Exercise data below:

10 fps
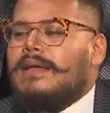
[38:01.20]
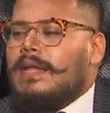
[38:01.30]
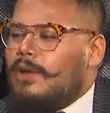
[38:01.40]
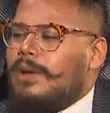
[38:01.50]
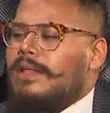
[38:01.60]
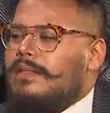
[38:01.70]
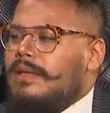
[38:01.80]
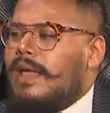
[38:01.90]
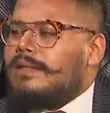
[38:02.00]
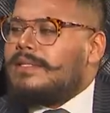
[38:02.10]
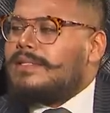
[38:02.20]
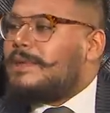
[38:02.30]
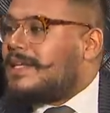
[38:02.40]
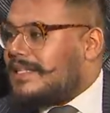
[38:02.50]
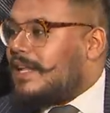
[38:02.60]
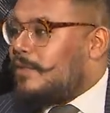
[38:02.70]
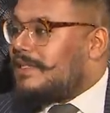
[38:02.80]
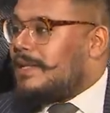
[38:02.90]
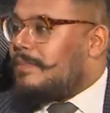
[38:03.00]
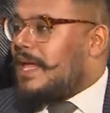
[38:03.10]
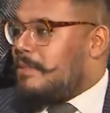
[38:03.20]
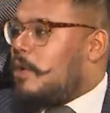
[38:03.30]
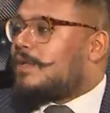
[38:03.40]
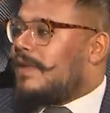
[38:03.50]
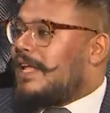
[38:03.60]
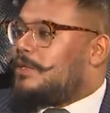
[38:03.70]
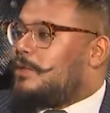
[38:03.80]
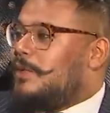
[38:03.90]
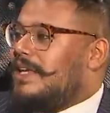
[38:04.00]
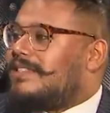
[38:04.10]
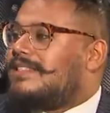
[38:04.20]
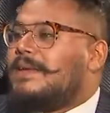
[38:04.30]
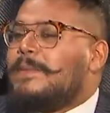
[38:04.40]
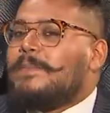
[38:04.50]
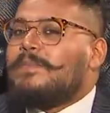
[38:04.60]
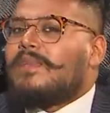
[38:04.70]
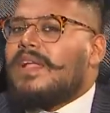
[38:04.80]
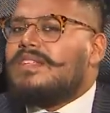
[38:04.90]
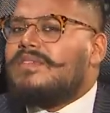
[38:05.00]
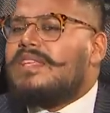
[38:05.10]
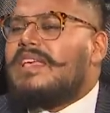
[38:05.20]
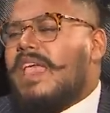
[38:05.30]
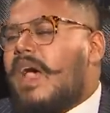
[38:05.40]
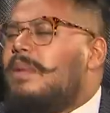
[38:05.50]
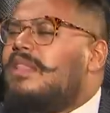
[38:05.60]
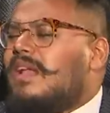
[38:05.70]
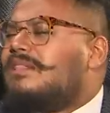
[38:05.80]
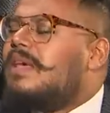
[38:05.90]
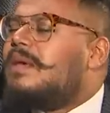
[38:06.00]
did you read the answers? Because it was in my inbox for like two weeks. Yeah. And she was like, yeah, I mean, that's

End of Exercise data.

- Prompt: Copy the entries above faithfully and omit every image.

- Answer:
10 fps
[38:01.20]
[38:01.30]
[38:01.40]
[38:01.50]
[38:01.60]
[38:01.70]
[38:01.80]
[38:01.90]
[38:02.00]
[38:02.10]
[38:02.20]
[38:02.30]
[38:02.40]
[38:02.50]
[38:02.60]
[38:02.70]
[38:02.80]
[38:02.90]
[38:03.00]
[38:03.10]
[38:03.20]
[38:03.30]
[38:03.40]
[38:03.50]
[38:03.60]
[38:03.70]
[38:03.80]
[38:03.90]
[38:04.00]
[38:04.10]
[38:04.20]
[38:04.30]
[38:04.40]
[38:04.50]
[38:04.60]
[38:04.70]
[38:04.80]
[38:04.90]
[38:05.00]
[38:05.10]
[38:05.20]
[38:05.30]
[38:05.40]
[38:05.50]
[38:05.60]
[38:05.70]
[38:05.80]
[38:05.90]
[38:06.00]
did you read the answers? Because it was in my inbox for like two weeks. Yeah. And she was like, yeah, I mean, that's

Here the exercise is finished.